Grand Rounds is up over at Doc Gurley’s site, and I’ve been engrossed in it for the last hour. Duncan Cross has written an article about what patients can do to advance healthcare reform. The article stemmed from another one that he wrote, which was critical of the notion that patients – rather than doctors – would have to be the ones who compromise the most in order for healthcare reform to move forward. I read both articles, and all of the comments, and am struck by how radically different the view of healthcare is, depending on the perspective from which one is looking at it.
My father is seriously ill. Over the years since his diagnosis, my family’s life has become inextricably interwoven with the healthcare system. My father is an intelligent, educated, highly compliant patient. He and my mother meticulously moniter his medications, dialysis, diet, and liquid intake. They communicate with his doctors, carefully read EOBs before they file them, and double check any new prescriptions to make sure there are no contraindications or allergies (over the years they have found several errors, which highlights the importance of taking more than a passing interest in ones own healthcare). From my family’s perspective, I would agree that everything Duncan Cross wrote is excellent advice.
Two of my best friends are healthcare providers. One is an emergency room nurse, and the other is a PA, working in a government-funded clinic here in Colorado, where the majority of her patients have no health insurance. When I discuss healthcare reform with them, they have a very different perspective. While they both see patients who are compliant and taking an active interest in their own healthcare, they also see plenty of patients who are not (and who are not likely to change). They see red tape and billing issues that take up time they would rather be spending with patients. They see patients who demand antibiotics for a viral infection, and simply seek out another provider if their request is denied.

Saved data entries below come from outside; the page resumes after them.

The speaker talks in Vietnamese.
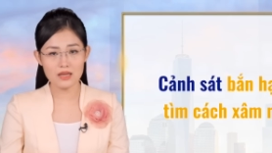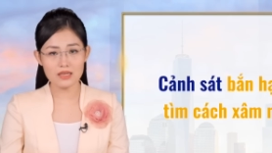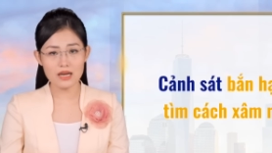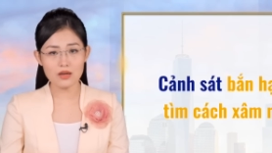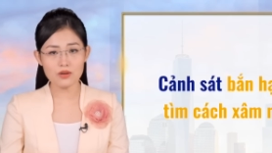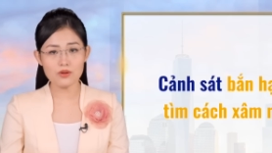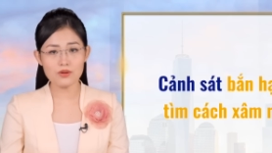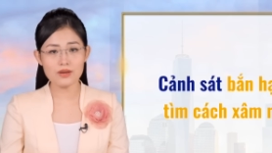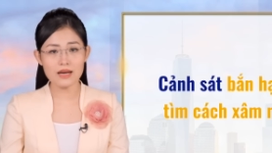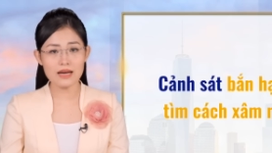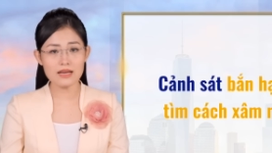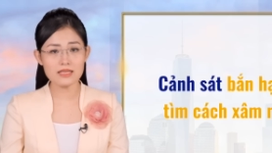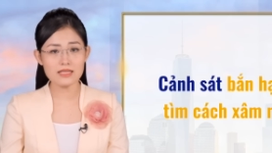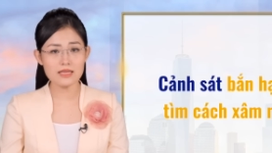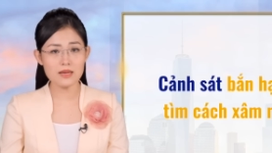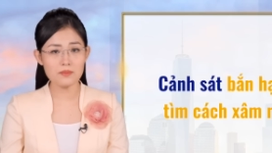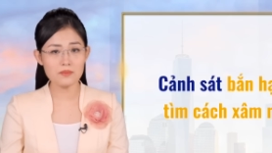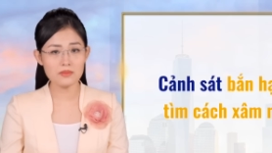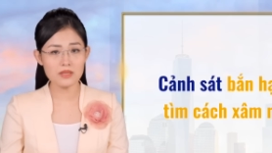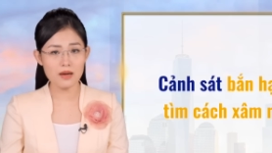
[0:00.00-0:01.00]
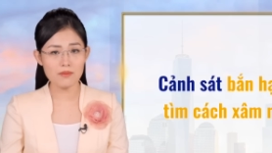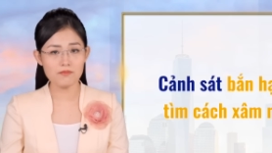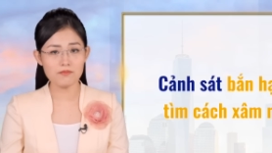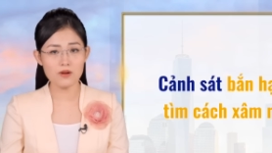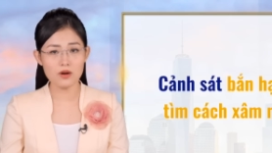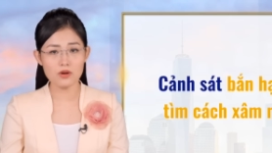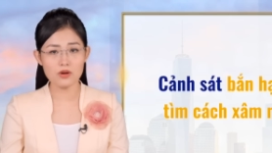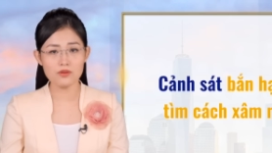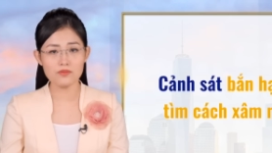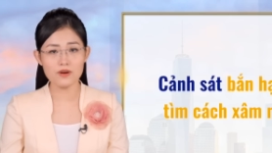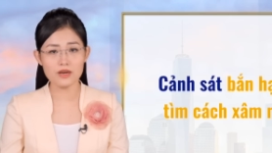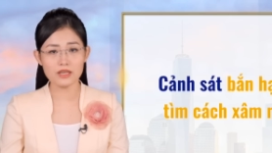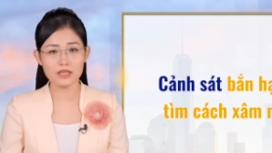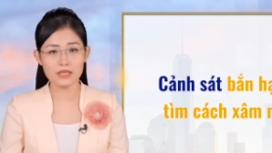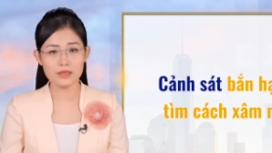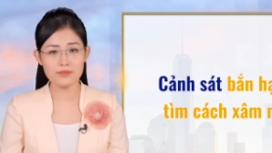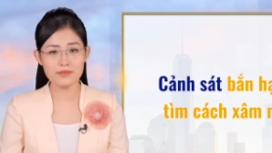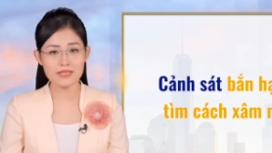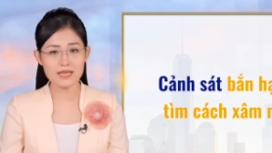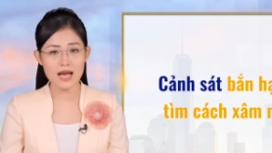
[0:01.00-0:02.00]
đã cố gắng xâm nhập vào khu vực
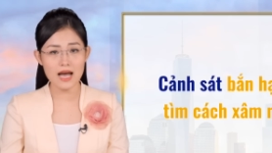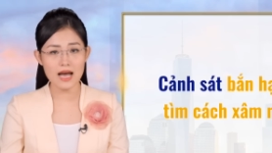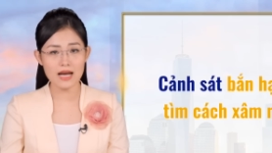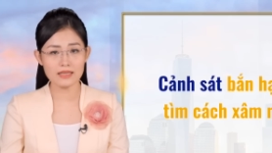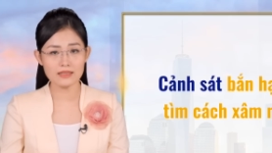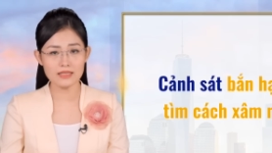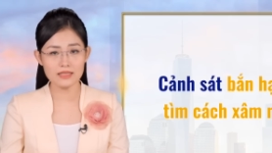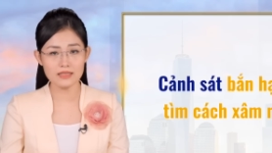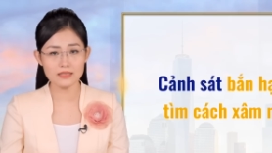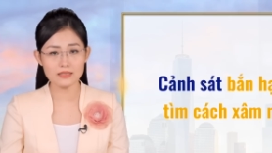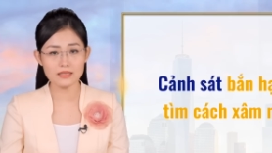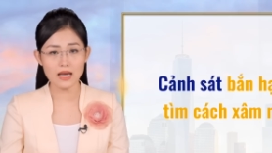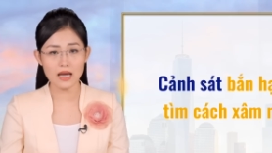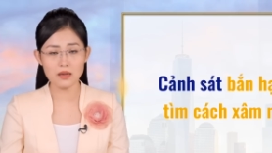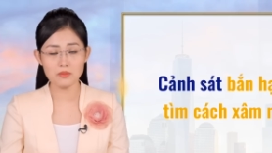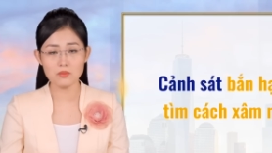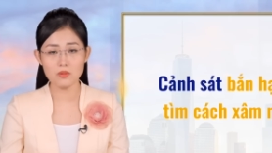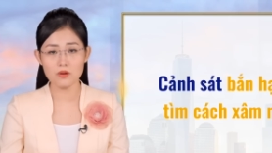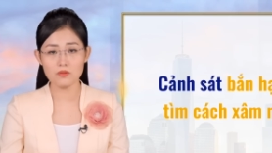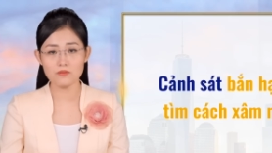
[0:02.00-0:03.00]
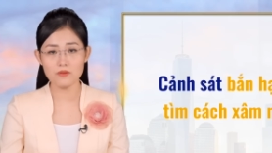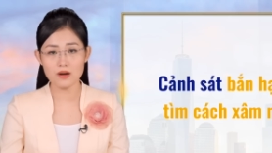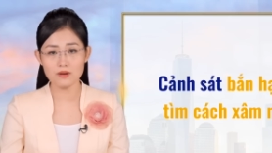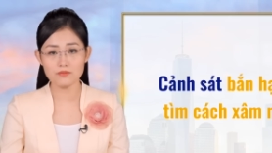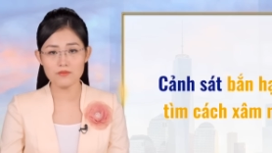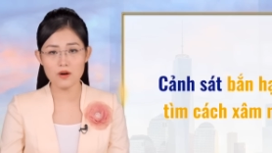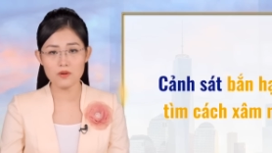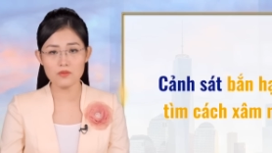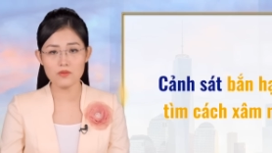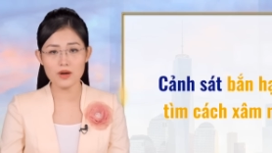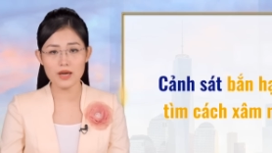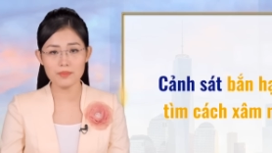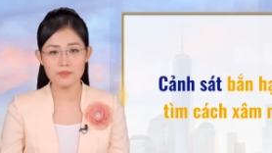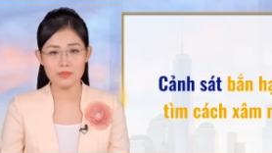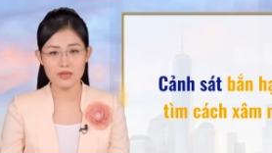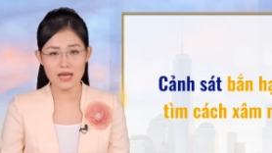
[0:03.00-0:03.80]
kiểm tra an ninh tại một văn phòng của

The thing about healthcare that separates it from most other commodities is that virtually all of us will have to use it at some point in our lives. Doctors treat informed patients like Duncan Cross and my dad, and they also treat patients who take no interest in – or responsibility for – their own health. Duncan’s original post, where he decried the notion that the change must come from the patients (as opposed to coming from the providers) was very astute. But I think part of the problem lies in the fact that there isn’t consistency among medical providers. When doctors don’t give in to patients who demand antibiotics for colds, there is always another doctor down the road who will. And for every doctor who refuses to perform a high cost test right out of the gates, there is another doctor who will. Patients are bombarded with pharmaceutical advertising, which means that they often show up at the doctor’s office with a preconceived idea of what is wrong and what drug will fix it.
It’s awfully hard to dramatically change the perspective of 300 million people when it comes to the role we each take in our own healthcare. Education, family background, health history, stress level, employment situation… there are a lot of factors that come into play, and it’s tough to bring about widespread chang across such a diverse group. I think change is possible, but I don’t see it being a quick or easy shift.
The medical profession, on the other hand, is a much more homogeneous group. They all have medical degrees. They all maintain medical licenses, which means they stay current on continuing education and updated medical board exams. They know that antibiotics don’t cure a cold, and they know that high cost testing isn’t necessarily the best option when confronted with a diaognostic situation. But our reimbursement system for the medical profession doesn’t reward doctors who spend time with their patients. Instead it rewards doctors who see the most patients in the least amount of time (writing a prescription for an antibiotic is a good way to move patients along). Expecting change to come from patients isn’t fair. But it’s also not fair to expect change to come from the medical profession as a whole until we make some changes to how doctors are reimbursed for the services they provide.